Lucie Berger (15 April 1836 – 8 March 1906) was a pioneer for the education of girls in France.

Lucie Berger was born into a progressive family, the publishers Berger-Levrault, being the sixth child of the lawyer Frédéric Berger and Eléonore Levrault. When Lucie was one year old, her father died and her mother took over the family printing business, which already had some 200 employees. Her brother, the philatelist Oscar Berger-Levrault, took over the business in 1850.

In 1866 Lucie began working as secretary to the committee of the Strasbourg Deaconesses. In 1871, with the help of the Deaconesses, Lucie opened an institute for young middle-class girls, in a building bought from the Catholic institution the Bon Pasteur (the Good Shepherd) and became its first director. The school retained the name 'Bon Pasteur'. This building now serves as a clinic – the "Clinique des diaconesses", which is adjacent to the current premises of the school.

Beginning with 16 boarders and one day-pupil, the school grew rapidly.
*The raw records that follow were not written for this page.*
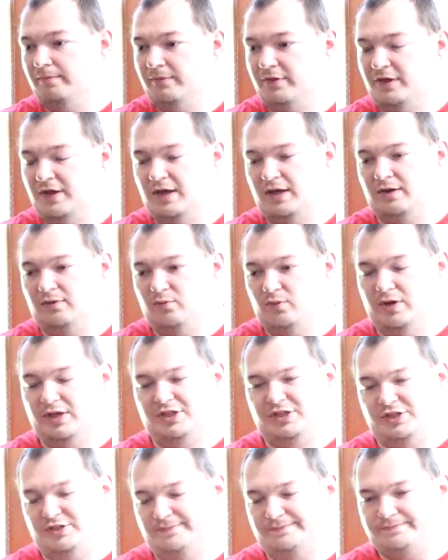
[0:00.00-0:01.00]
thing,
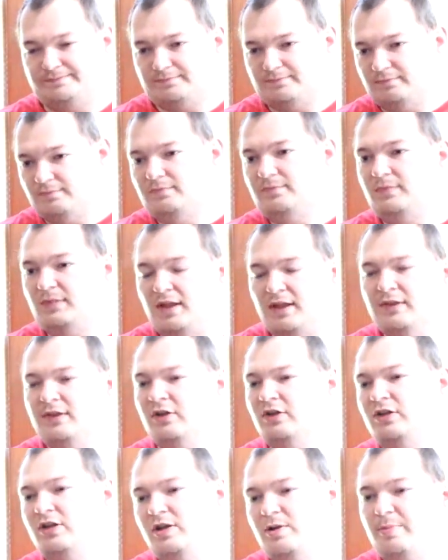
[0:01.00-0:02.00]
which
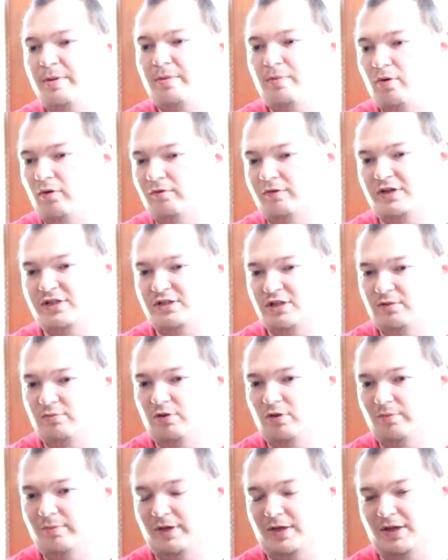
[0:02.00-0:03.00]
they're a little bit more
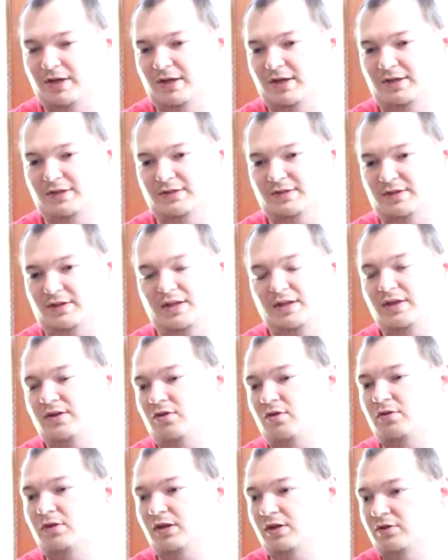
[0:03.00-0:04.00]
reasonable because
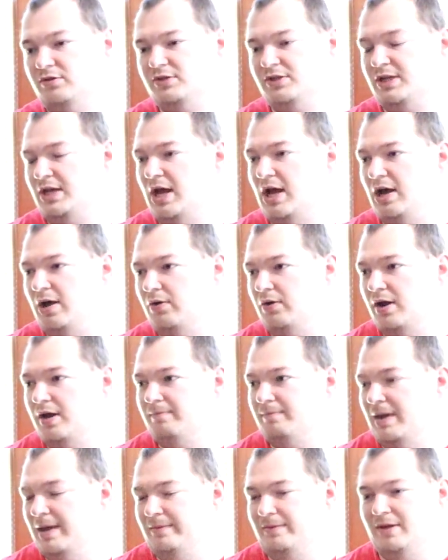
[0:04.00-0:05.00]
they're only losing out
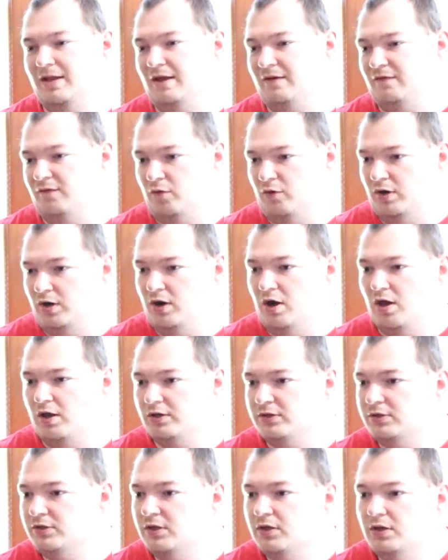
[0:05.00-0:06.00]
on maybe like
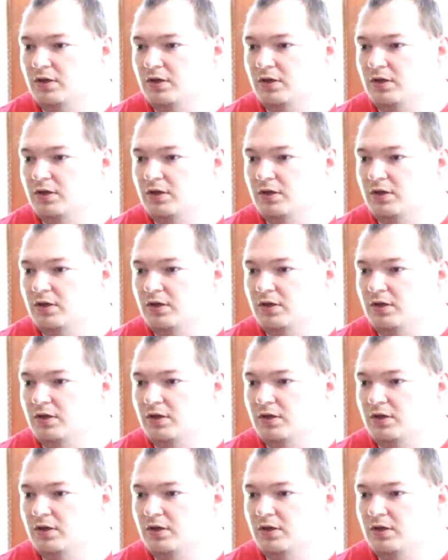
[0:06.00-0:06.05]
$40.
By 1873 there were 30 boarders and 28 day-pupils and by 1890 there were 16 separate classes.
It was the first private school in Strasbourg to offer a secondary education diploma.
In 1896 Lucie Berger added a gymnasium to the school, reflecting her conviction of the importance of physical education. By 1910 there was 600 pupils.

In 1918, when Alsace returned to France, the school was renamed Collège Lucie Berger.
In 2005 it merged with the Jean Sturm Gymnasium, under the name 'Pôle éducatif Jan-Amos-Comenius', thus becoming the largest private Protestant educational institution in France.